■ Assigned task
Please give again every entry exactly as it appears, setting aside the pictures.

*** Entries shown ***

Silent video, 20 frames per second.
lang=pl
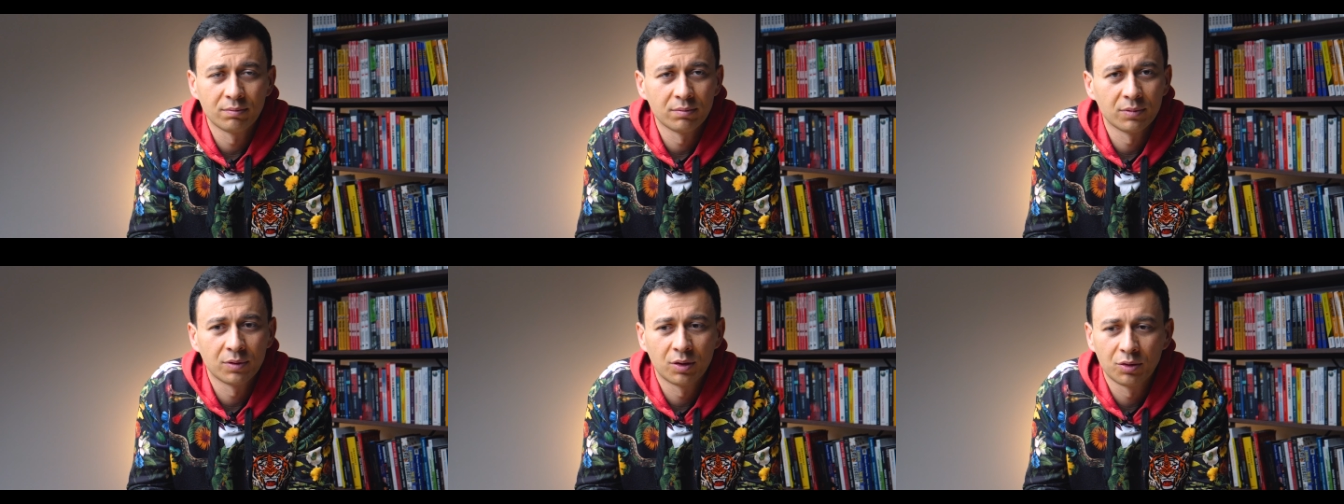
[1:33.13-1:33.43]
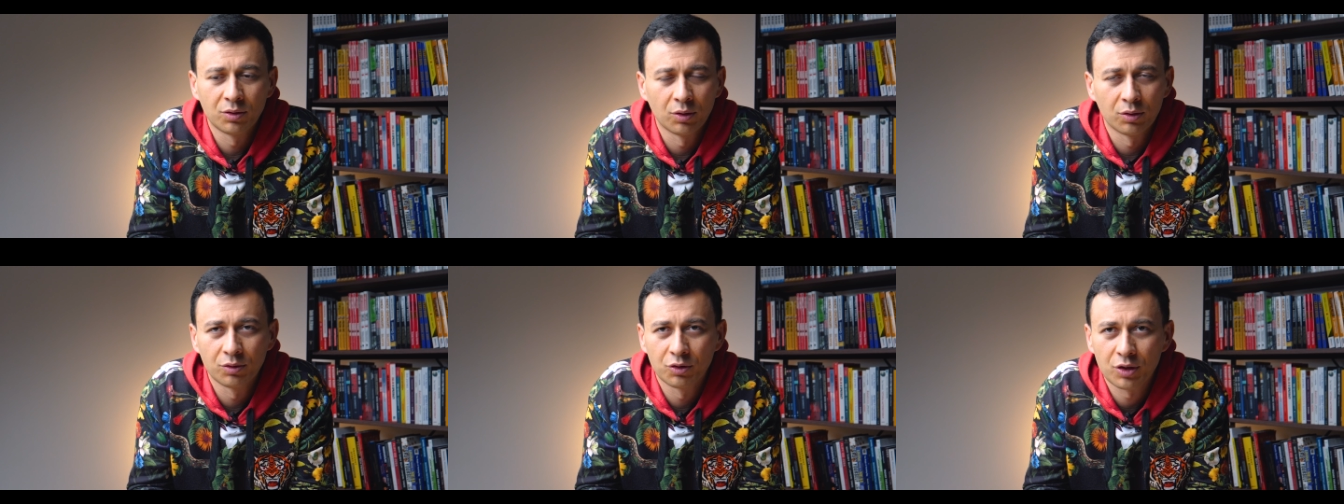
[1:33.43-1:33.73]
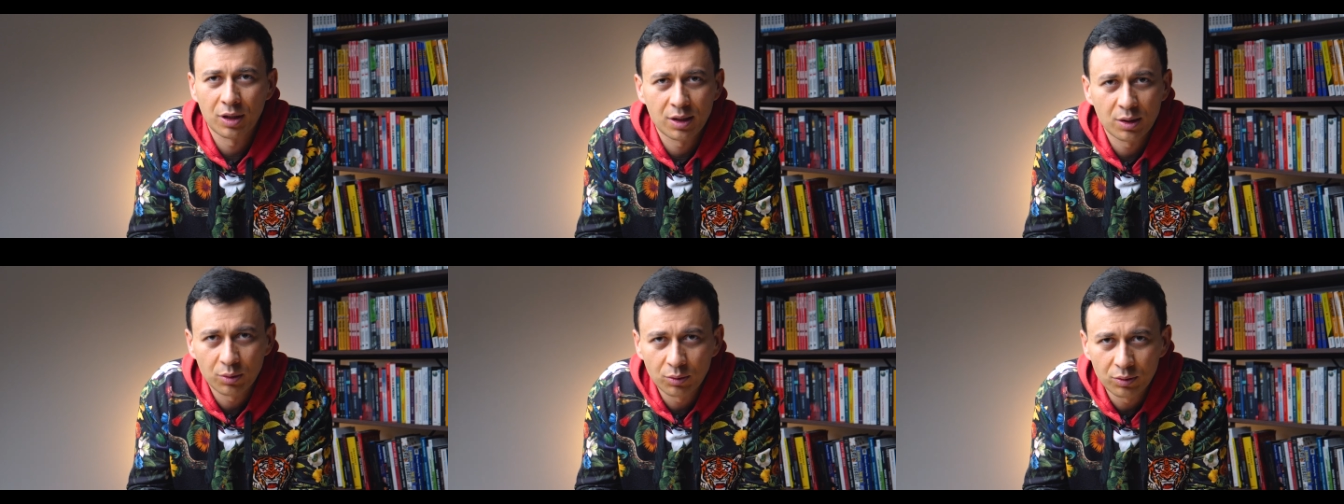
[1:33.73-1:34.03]
do, do
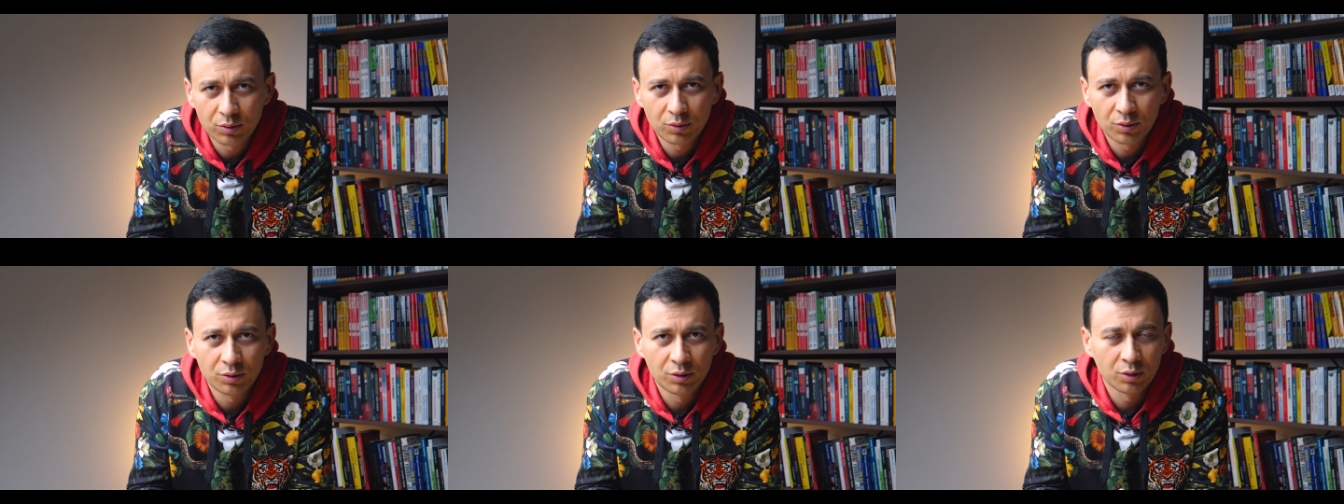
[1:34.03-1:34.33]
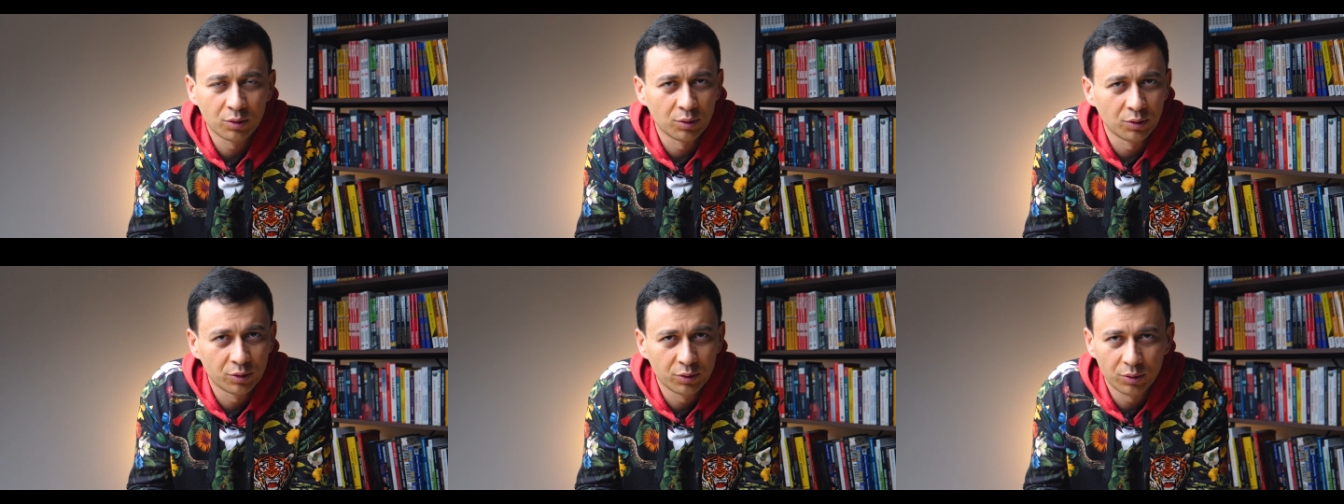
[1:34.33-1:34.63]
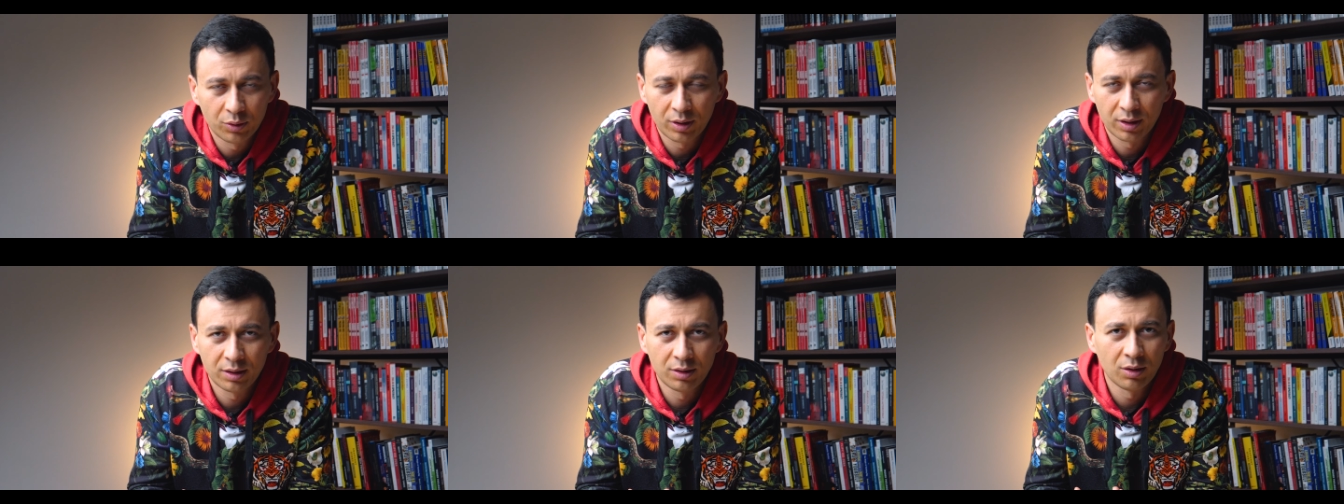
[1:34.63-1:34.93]
szacunku, do
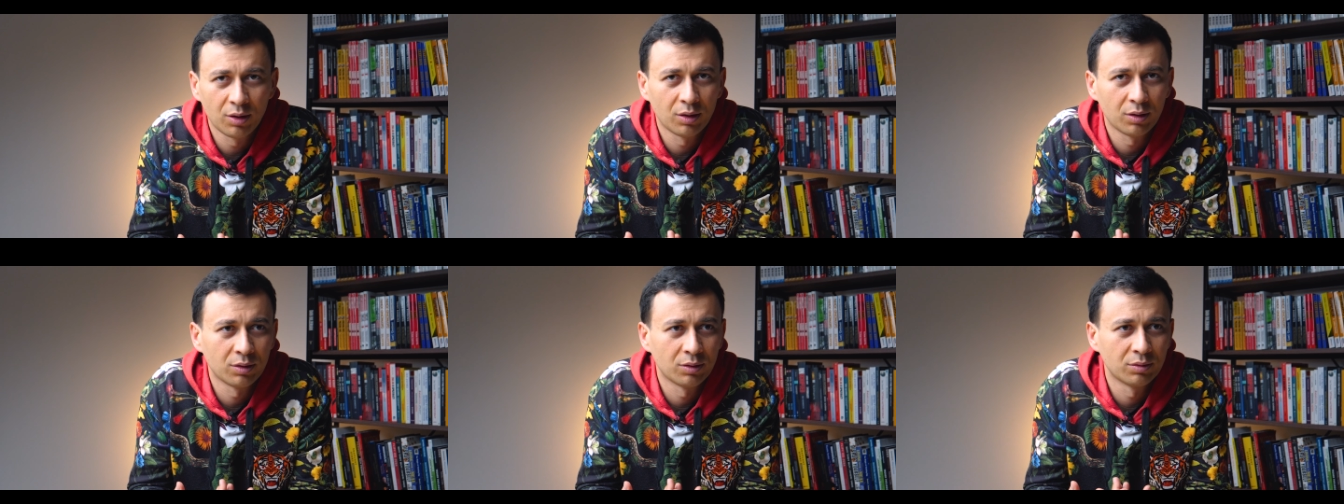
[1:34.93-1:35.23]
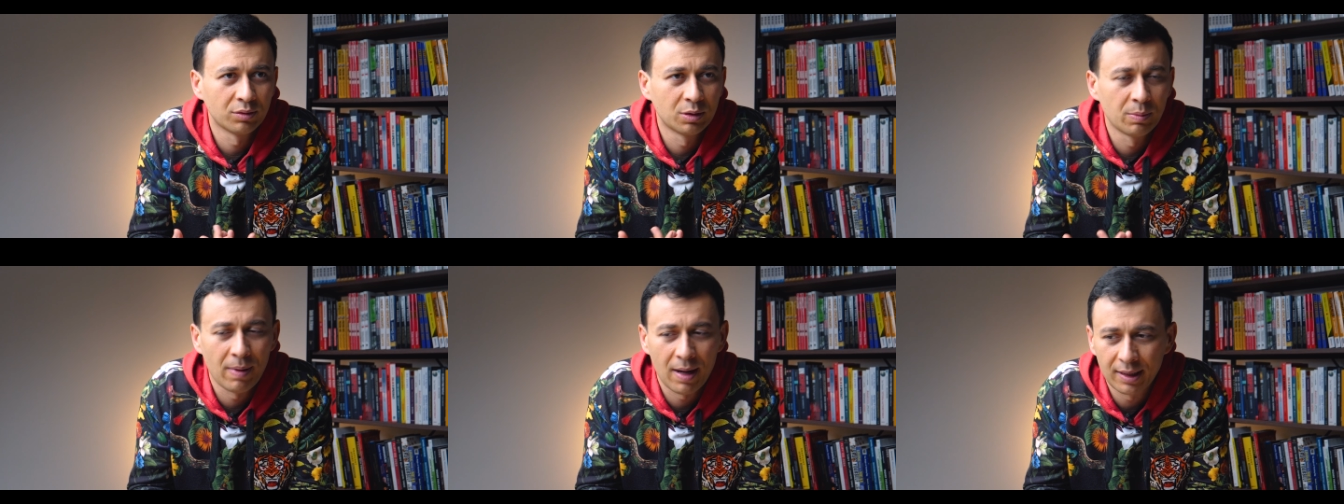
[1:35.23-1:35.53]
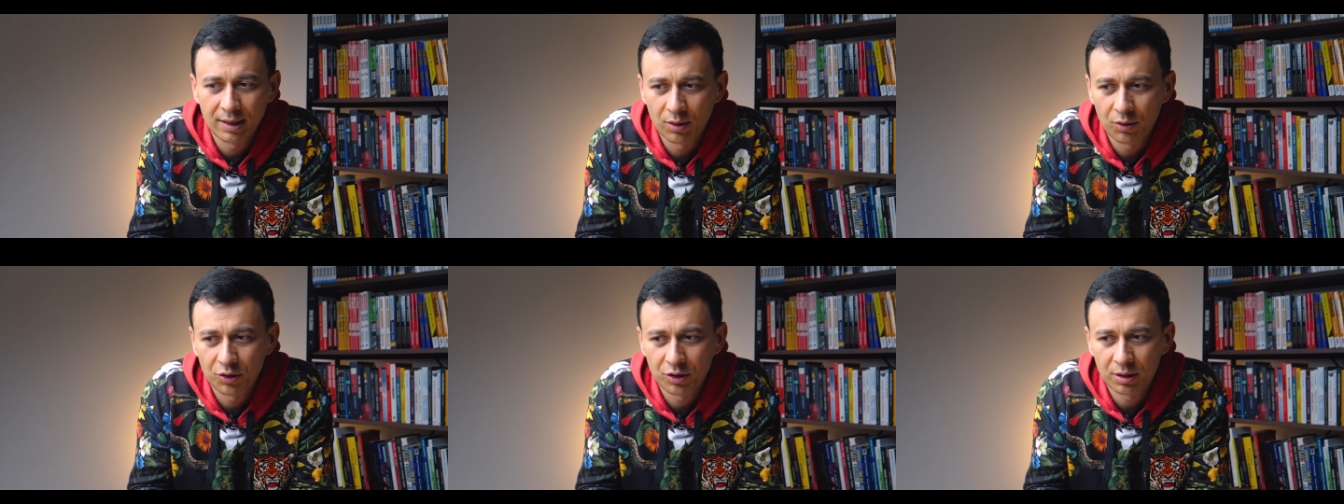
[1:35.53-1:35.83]
kultury, do
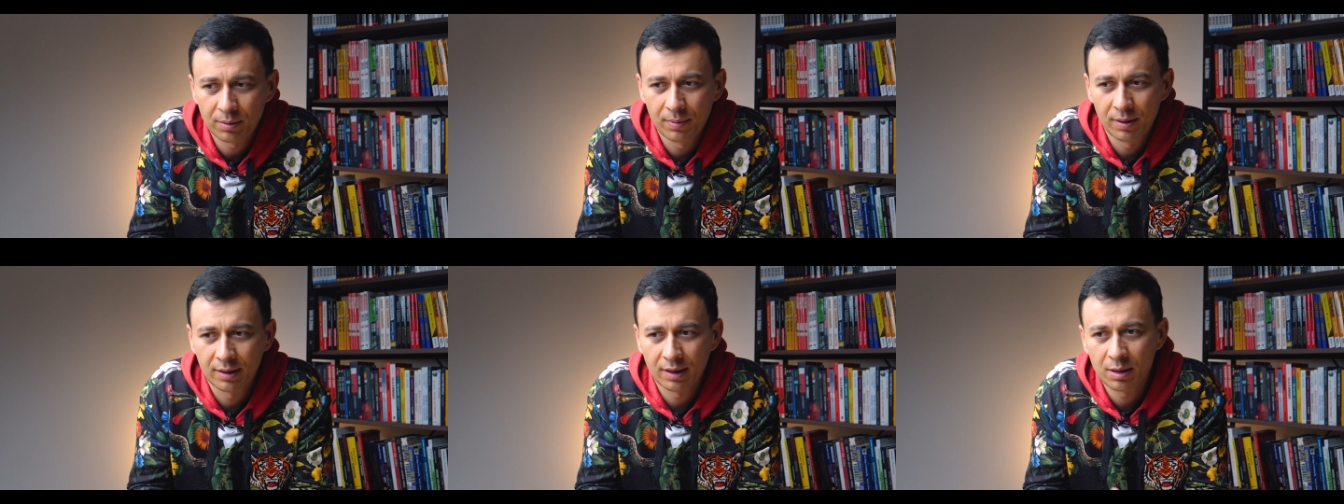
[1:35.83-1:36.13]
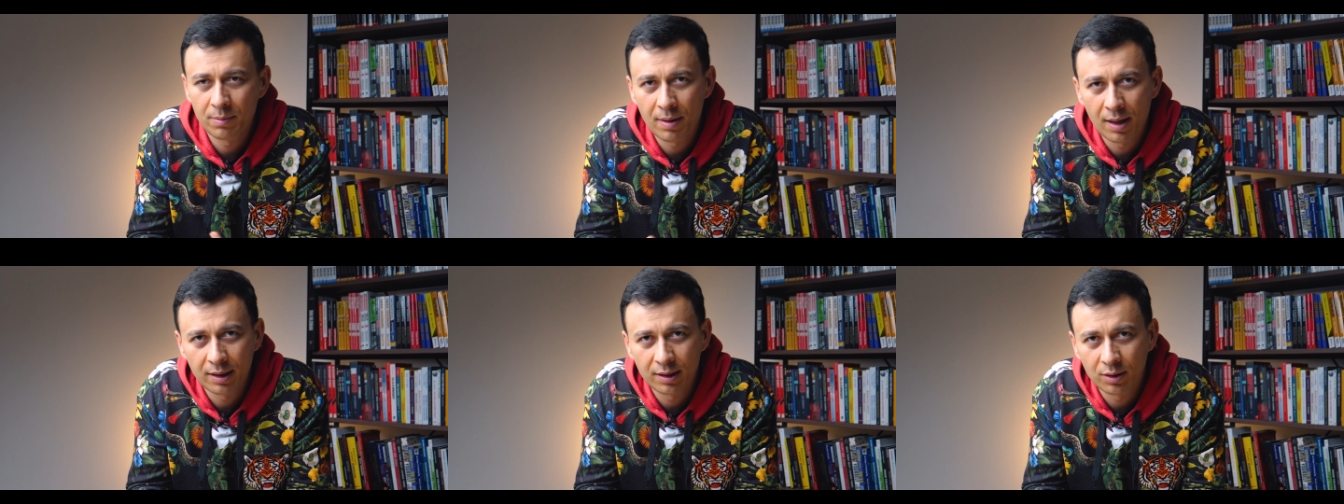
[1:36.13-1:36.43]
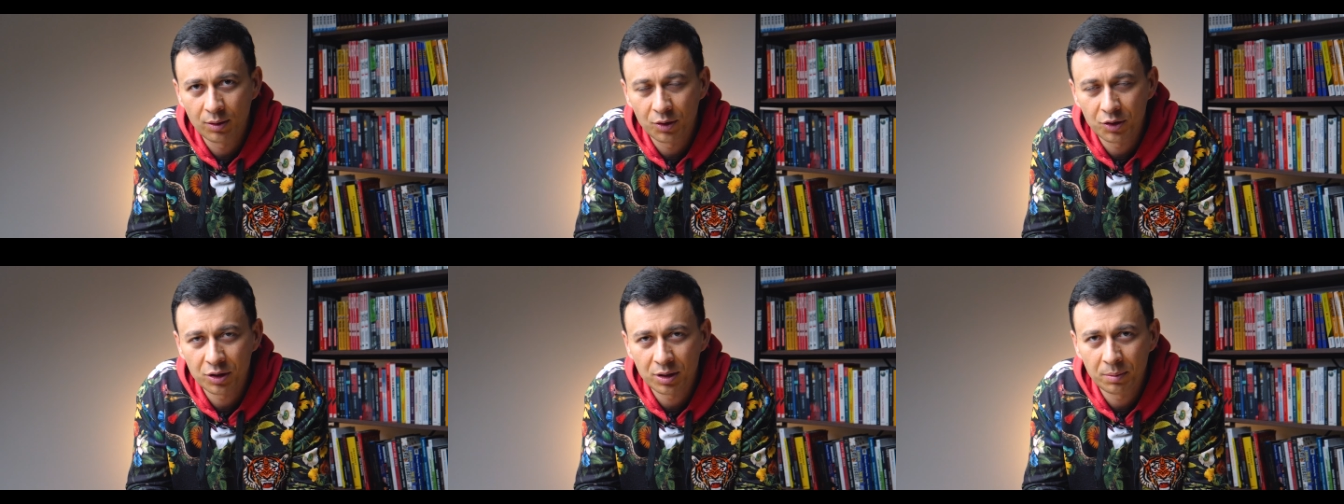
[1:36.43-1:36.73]
dbania o siebie,
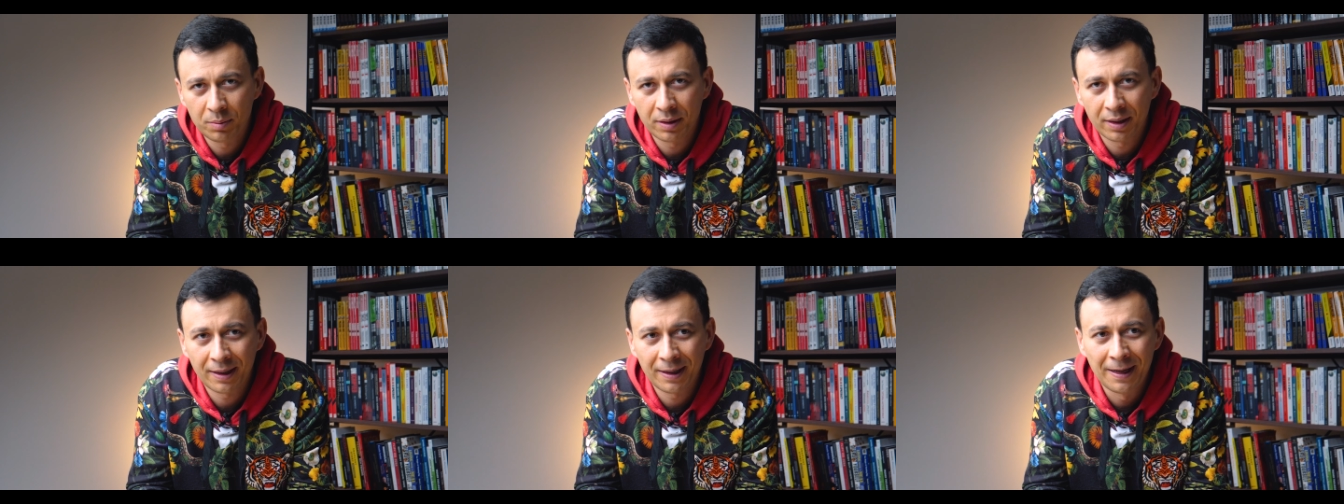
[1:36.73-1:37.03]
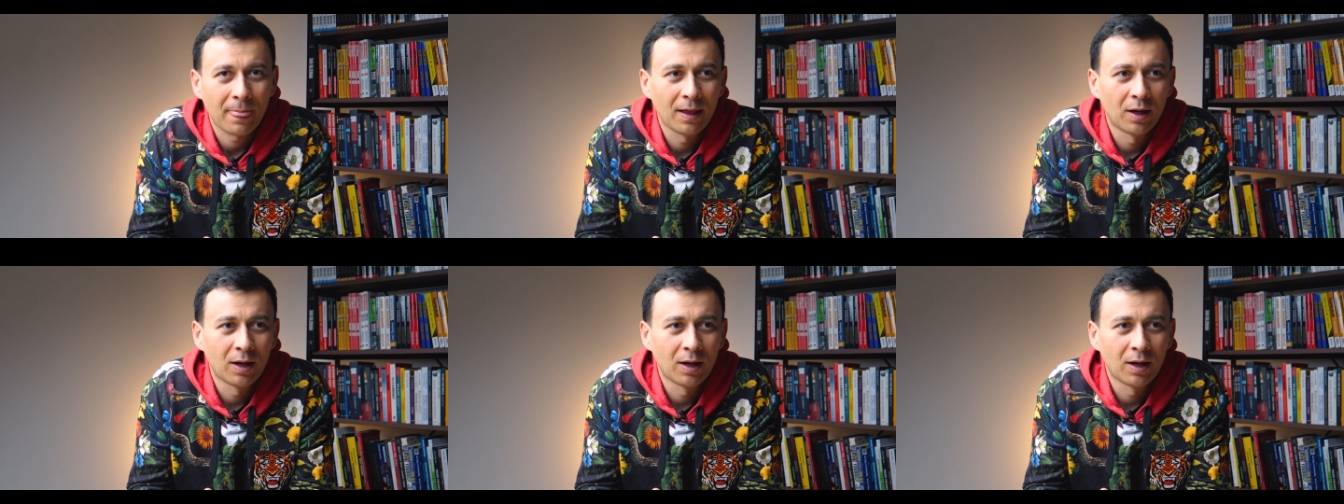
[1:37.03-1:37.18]
niedbania o siebie,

*** End of Entries shown ***

■ Answer to the problem
Silent video, 20 frames per second.
lang=pl
[1:33.13-1:33.43]
[1:33.43-1:33.73]
[1:33.73-1:34.03]
do, do
[1:34.03-1:34.33]
[1:34.33-1:34.63]
[1:34.63-1:34.93]
szacunku, do
[1:34.93-1:35.23]
[1:35.23-1:35.53]
[1:35.53-1:35.83]
kultury, do
[1:35.83-1:36.13]
[1:36.13-1:36.43]
[1:36.43-1:36.73]
dbania o siebie,
[1:36.73-1:37.03]
[1:37.03-1:37.18]
niedbania o siebie,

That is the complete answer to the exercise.